Quelques jours plus tard, ‘Hanna eut pitié de son mari et retourna le voir en prison. Il lui demanda de nouveau et la supplia à chaudes larmes de le sauver et de le libérer en allant demander un prêt à Nathan. ‘Hanna eut pitié et pria Hachem afin qu’il la sauve et qu’elle n’arrive pas à commettre une faute. Elle se rendit chez Nathan et lui demanda un prêt afin de libérer son mari de prison. Nathan ordonna à ses domestiques de donner à ‘Hanna l’argent qu’elle désirait, et ils agirent ainsi.
Nathan lui dit :
« J’ai accomplis ta volonté comme tu me l’as demandé, et tu sais que je suis très malade à cause de toi, fais donc ma volonté ! »
‘Hanna lui répondit :
« Je suis à ta merci, je n’ai pas le pouvoir de contrer ta parole, mais écoute s’il te plait mon seigneur : un moment grand et décisif pour acquérir la vie éternelle dans le Monde Futur se présente à toi, s’il te plait, prend garde et ne commets pas un acte qui pourrait te causer la perte de toute ta récompense dans le Monde Futur. Ta vie a été remplie de Mitsvot à l’image d’une grenade, de charité et de bonnes actions, il serait très dommage de tout perdre pour une chose d’un instant ! Réfléchis s’il te plait au fait que tu es arrivé à accomplir ta volonté en maitrisant ton penchant, comme nos maitres l’enseignent : « Quel est l’homme fort ? C’est celui qui maitrise son penchant », et tu accompliras ainsi la volonté de ton créateur, tu seras heureux dans ce monde-ci et il te sera fait du bien dans le Monde Futur. »

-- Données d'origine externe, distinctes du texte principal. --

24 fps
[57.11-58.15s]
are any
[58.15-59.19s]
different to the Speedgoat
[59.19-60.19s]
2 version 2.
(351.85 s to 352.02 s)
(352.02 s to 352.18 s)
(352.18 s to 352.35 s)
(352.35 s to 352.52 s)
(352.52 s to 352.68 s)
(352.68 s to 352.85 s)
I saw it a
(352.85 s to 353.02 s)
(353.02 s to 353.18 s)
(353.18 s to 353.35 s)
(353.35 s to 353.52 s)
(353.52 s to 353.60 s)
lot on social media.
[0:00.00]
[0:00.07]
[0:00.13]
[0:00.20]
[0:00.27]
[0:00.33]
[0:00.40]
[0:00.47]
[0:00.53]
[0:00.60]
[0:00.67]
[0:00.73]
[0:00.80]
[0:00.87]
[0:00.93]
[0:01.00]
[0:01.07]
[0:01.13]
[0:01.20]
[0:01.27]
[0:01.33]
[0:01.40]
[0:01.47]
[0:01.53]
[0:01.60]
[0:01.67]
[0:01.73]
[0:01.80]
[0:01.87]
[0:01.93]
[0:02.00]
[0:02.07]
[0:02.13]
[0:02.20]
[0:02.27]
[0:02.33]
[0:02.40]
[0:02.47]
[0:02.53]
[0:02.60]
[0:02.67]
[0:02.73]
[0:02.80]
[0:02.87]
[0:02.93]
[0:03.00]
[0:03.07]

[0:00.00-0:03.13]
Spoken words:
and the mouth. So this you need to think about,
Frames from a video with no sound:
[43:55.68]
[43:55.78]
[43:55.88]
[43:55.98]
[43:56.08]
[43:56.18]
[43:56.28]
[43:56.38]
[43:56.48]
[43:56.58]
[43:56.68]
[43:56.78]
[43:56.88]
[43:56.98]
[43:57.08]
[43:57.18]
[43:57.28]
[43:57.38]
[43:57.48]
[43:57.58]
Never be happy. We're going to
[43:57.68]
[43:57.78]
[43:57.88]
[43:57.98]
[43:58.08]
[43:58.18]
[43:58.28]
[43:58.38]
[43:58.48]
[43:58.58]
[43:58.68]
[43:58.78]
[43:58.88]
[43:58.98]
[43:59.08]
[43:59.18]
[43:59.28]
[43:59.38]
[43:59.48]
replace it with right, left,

Lorsque Nathan entendit ses paroles, il se ressaisit et se leva de son lit en réprimandant son penchant. Il se tourna vers Hachem et dit :
« De grâce Hachem ! Renforce moi encore cette fois-ci afin que je puisse maitriser mon penchant, guide moi dans le bon et droit chemin devant toi, afin de me repentir sincèrement, que je n’ai pas honte dans ce monde-ci et que je ne sois pas humilié dans le Monde Futur. Aide-moi Hachem, pour la gloire de Ton nom ! »
Un jour, Rabbi ‘Akiva marchait avec ses élèves. Il vit un homme chevauchant un cheval, et qui avait une grande lumière éblouissante au-dessus de la tête. Rabbi ‘Akiva demanda à l’un de ses élèves : « Qui est cet homme ? »
Il lui répondit : « C’est Nathan, qui voulut épouser une femme déjà mariée à un autre ! »
Rabbi ‘Akiva demanda à ses élèves :
« Voyez-vous quelque chose au-dessus de sa tête ? »
Ils répondirent : « Non. »
Rabbi ‘Akiva demanda à parler à Nathan et lui demanda :
« Mon fils, qu’as-tu fait pour mériter tant d’honneur ? »
Nathan raconta à Rabbi ‘Akiva tout ce qui lui était arrivé, et tout ce que lui avait dit ‘Hanna, et que c’était grâce à elle qu’il s’était repenti sincèrement.
Rabbi ‘Akiva se réjouit et lui dit :
« Sois heureux et que du bien te soit fait dans ce monde-ci et dans le Monde Futur. A présent, écoute-moi dans ton intérêt : Viens et je t’enseignerais la Torah pour que tu hérite la vie éternelle dans le Monde Futur. »
Nathan se rendit chez Rabbi ‘Akiva et étudia la Torah de sa bouche.
Il mérita ainsi la vie éternelle dans le Monde de la Vérité.
Heureux soit-il et heureuse est sa part.
Cette histoire nous apprend que même si de notre époque nous n’avons plus de Rabbi ‘Akiva pour dire à chacun quel est son niveau spirituel, nous devons malgré tout croire que chaque action réalisée par l’homme, et en particulier celui qui se repent sur une quelconque faute et s’écarte de l’interdiction, il mérite ainsi un niveau spirituel élevé, et une grande lumière brille sur lui. Il héritera ainsi du Monde Futur, là où les Tsaddikim (justes) se délecteront dans les temps futurs.